– Słuchałem jednego i drugiego wystąpienia na żywo. Prezydent Andrzej Duda wystąpił jako głowa państwa. Zaczął od przypomnienia, iż minął rok od wyborów, w wyniku których została dokonana przez wyborców zmiana władzy, wspomniał o wysokiej frekwencji. jeżeli chodzi o podsumowanie, prezydent odnosił się jedynie do tych kwestii, które dotyczą jego prerogatyw. Nie mówił o sprawach, które są poza jego kompetencjami. Poruszył zatem, po pierwsze, kwestie związane z prawem, przestrzeganiem Konstytucji RP, po drugie, obronnością, a po trzecie, z polityką międzynarodową. Prezydent jasno podkreślił, iż nie ma zgody na to, aby ktoś kwestionował wyroki Trybunału Konstytucyjnego, sędziów, KRS, Sąd Najwyższy. To są działania na szkodę państwa polskiego. Prezydent jako strażnik Konstytucji musi pilnować konstytucyjnego porządku. Ze strony Andrzeja Dudy nie ma zgody na to, aby rządzić w państwie dzięki uchwał czy dekretów premiera. Nie może być tak, iż rządzący uznają jedne wyroki, a innych nie uznają, w zależności od tego, co jest im na rękę.

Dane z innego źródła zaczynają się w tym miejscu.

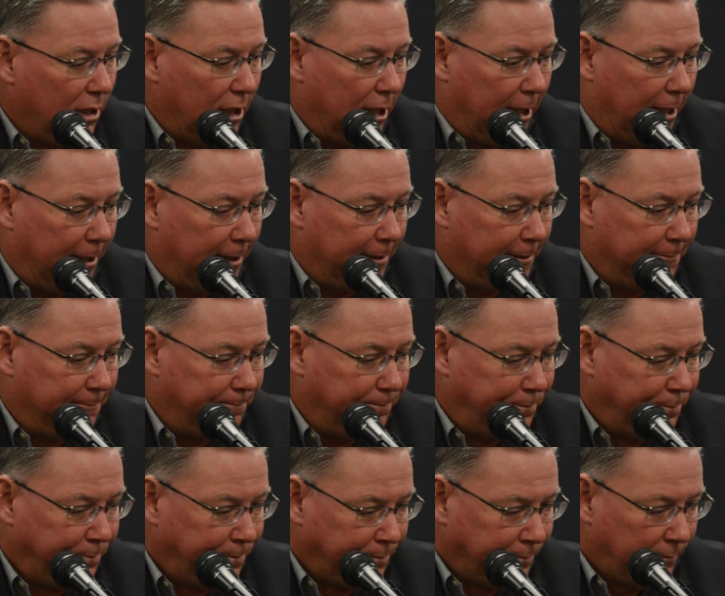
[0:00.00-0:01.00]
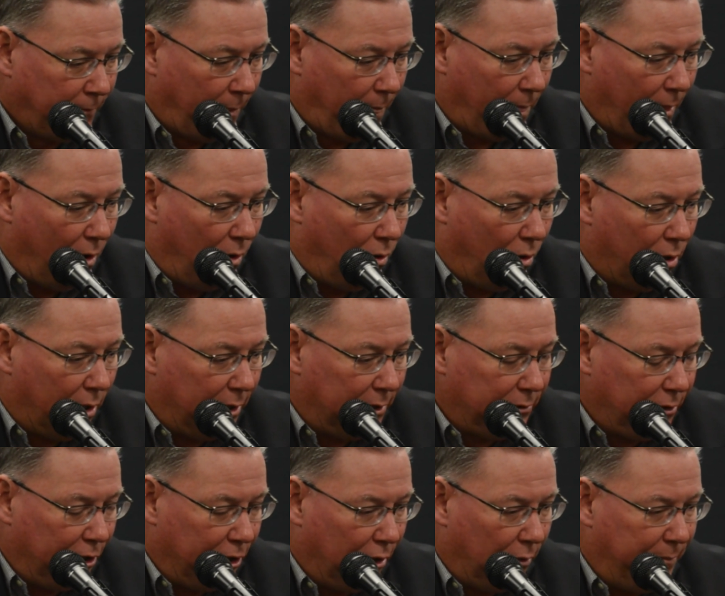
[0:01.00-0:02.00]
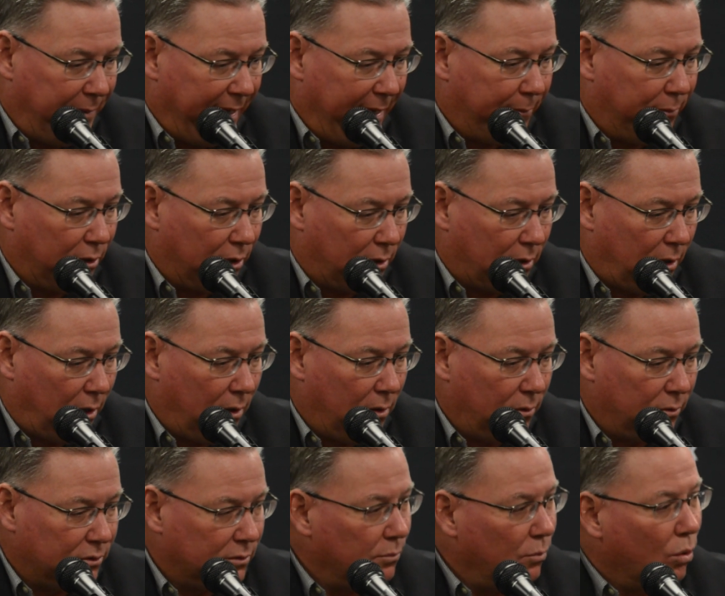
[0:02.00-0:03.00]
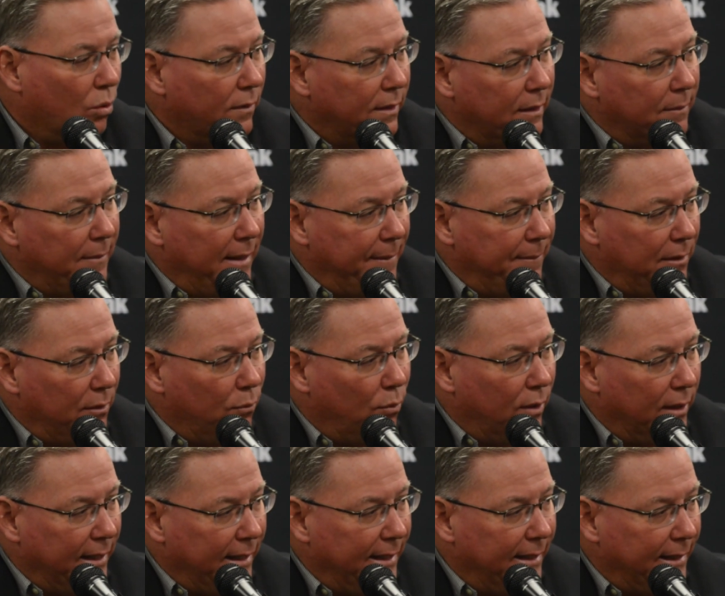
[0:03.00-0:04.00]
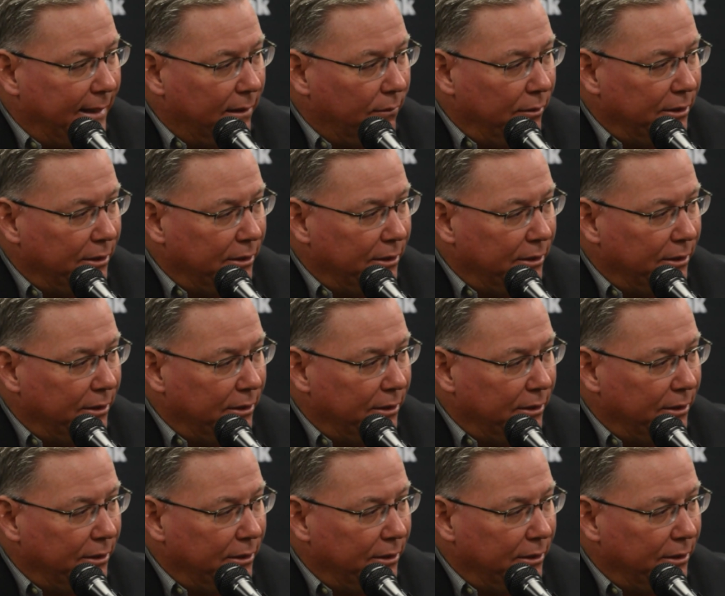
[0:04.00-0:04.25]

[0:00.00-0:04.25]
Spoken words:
Or, you know, be able to close more than maybe one inning.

Obnażona hipokryzja premiera
– Słuchałem jednego i drugiego wystąpienia na żywo. Prezydent Andrzej Duda wystąpił jako głowa państwa. Zaczął od przypomnienia, iż minął rok od wyborów, w wyniku których została dokonana przez wyborców zmiana władzy, wspomniał o wysokiej frekwencji. jeżeli chodzi o podsumowanie, prezydent odnosił się jedynie do tych kwestii, które dotyczą jego prerogatyw. Nie mówił o sprawach, które są poza jego kompetencjami. Poruszył zatem, po pierwsze, kwestie związane z prawem, przestrzeganiem Konstytucji RP, po drugie, obronnością, a po trzecie, z polityką międzynarodową. Prezydent jasno podkreślił, iż nie ma zgody na to, aby ktoś kwestionował wyroki Trybunału Konstytucyjnego, sędziów, KRS, Sąd Najwyższy. To są działania na szkodę państwa polskiego. Prezydent jako strażnik Konstytucji musi pilnować konstytucyjnego porządku. Ze strony Andrzeja Dudy nie ma zgody na to, aby rządzić w państwie dzięki uchwał czy dekretów premiera. Nie może być tak, iż rządzący uznają jedne wyroki, a innych nie uznają, w zależności od tego, co jest im na rękę.